- [Aim of the exercise]: In the listing below, locate the lines that hold "Silent" and copy them.
**** Data shown
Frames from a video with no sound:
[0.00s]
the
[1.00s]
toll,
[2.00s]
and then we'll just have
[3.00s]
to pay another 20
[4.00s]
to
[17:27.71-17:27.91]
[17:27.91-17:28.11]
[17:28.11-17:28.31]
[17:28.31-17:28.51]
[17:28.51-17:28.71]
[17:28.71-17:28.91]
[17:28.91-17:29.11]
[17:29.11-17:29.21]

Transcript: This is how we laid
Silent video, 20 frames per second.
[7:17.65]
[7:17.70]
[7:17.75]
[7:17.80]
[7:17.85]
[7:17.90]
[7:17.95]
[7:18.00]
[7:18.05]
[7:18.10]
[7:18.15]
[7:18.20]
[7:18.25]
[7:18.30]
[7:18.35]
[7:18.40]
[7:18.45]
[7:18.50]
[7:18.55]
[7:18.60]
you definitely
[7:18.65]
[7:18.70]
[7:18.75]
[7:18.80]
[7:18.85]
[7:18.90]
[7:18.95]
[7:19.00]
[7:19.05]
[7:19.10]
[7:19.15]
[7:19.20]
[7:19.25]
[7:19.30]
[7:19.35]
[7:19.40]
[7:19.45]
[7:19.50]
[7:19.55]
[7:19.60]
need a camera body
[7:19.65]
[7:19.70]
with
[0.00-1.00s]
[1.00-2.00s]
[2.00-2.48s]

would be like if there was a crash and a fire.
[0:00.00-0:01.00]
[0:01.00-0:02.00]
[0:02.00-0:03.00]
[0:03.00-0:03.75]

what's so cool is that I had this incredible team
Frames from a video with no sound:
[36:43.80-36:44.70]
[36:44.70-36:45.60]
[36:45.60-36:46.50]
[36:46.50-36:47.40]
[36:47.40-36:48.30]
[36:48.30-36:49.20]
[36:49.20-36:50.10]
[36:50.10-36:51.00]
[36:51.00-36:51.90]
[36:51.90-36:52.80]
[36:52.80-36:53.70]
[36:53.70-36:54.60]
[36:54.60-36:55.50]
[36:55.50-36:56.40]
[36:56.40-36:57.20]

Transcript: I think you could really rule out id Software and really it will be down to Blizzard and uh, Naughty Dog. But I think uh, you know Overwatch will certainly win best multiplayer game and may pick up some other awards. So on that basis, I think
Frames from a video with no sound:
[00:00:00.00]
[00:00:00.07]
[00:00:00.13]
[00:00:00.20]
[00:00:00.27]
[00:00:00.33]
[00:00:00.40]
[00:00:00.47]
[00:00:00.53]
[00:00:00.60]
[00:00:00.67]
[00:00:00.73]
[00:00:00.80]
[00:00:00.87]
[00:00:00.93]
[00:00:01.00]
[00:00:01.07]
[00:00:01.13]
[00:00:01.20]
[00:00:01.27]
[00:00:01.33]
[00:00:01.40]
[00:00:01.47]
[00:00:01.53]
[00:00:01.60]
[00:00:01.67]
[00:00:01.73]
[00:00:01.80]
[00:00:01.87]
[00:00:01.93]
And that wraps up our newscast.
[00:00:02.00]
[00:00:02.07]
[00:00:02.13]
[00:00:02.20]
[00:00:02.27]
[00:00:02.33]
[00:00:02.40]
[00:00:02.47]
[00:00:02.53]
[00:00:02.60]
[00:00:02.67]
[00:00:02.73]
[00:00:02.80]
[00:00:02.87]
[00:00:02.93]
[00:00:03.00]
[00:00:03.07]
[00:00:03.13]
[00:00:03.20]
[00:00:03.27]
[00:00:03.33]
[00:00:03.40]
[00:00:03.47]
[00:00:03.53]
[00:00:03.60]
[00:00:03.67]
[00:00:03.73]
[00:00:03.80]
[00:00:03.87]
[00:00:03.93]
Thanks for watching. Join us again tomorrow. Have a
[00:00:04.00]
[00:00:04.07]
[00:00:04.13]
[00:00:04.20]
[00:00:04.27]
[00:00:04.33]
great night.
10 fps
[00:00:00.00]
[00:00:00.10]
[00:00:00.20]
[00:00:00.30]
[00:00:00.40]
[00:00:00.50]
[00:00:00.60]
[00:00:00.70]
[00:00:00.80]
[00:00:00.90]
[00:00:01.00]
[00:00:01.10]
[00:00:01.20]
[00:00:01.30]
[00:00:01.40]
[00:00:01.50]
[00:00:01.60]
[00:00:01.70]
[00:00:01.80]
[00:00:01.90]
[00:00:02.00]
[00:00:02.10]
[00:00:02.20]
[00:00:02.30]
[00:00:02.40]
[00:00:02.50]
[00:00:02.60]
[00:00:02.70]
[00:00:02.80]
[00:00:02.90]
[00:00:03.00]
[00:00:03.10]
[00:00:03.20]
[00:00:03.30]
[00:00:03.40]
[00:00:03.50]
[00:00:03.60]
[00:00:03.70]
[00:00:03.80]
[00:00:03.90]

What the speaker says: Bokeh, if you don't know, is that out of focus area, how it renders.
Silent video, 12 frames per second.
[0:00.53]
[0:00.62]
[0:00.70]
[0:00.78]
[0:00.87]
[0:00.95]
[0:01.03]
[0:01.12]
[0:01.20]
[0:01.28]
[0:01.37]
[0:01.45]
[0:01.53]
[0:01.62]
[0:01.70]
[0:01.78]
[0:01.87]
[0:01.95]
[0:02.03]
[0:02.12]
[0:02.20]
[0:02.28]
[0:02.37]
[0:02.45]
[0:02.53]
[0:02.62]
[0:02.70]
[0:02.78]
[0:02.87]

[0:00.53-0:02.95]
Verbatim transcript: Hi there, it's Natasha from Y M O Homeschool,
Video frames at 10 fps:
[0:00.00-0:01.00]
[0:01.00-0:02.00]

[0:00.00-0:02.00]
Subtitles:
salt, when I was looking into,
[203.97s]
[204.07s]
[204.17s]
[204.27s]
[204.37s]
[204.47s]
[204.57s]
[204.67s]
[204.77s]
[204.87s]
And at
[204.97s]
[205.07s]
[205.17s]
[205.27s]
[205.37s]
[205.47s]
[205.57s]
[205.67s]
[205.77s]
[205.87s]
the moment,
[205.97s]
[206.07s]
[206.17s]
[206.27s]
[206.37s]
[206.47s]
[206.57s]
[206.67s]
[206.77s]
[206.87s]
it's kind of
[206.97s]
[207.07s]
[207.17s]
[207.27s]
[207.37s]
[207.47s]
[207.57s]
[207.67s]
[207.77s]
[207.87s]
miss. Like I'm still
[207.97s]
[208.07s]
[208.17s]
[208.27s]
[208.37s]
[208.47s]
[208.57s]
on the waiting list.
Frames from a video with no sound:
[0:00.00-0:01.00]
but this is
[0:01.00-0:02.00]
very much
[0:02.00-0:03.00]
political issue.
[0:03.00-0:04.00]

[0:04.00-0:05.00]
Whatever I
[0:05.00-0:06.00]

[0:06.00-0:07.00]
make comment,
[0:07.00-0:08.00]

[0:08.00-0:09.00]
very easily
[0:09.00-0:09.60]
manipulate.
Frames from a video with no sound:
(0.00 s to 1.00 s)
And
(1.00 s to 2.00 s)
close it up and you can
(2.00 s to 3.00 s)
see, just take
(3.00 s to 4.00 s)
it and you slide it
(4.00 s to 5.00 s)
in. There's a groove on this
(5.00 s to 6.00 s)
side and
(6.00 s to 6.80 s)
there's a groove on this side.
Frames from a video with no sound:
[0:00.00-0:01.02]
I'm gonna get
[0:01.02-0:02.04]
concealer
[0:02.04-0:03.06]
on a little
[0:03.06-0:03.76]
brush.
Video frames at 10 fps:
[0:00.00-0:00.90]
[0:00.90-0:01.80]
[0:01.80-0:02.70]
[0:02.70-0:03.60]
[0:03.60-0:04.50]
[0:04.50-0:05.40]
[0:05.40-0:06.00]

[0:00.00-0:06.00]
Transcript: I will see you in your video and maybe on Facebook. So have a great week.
********
- [Result of the exercise]:
Silent video, 20 frames per second.
Silent video, 12 frames per second.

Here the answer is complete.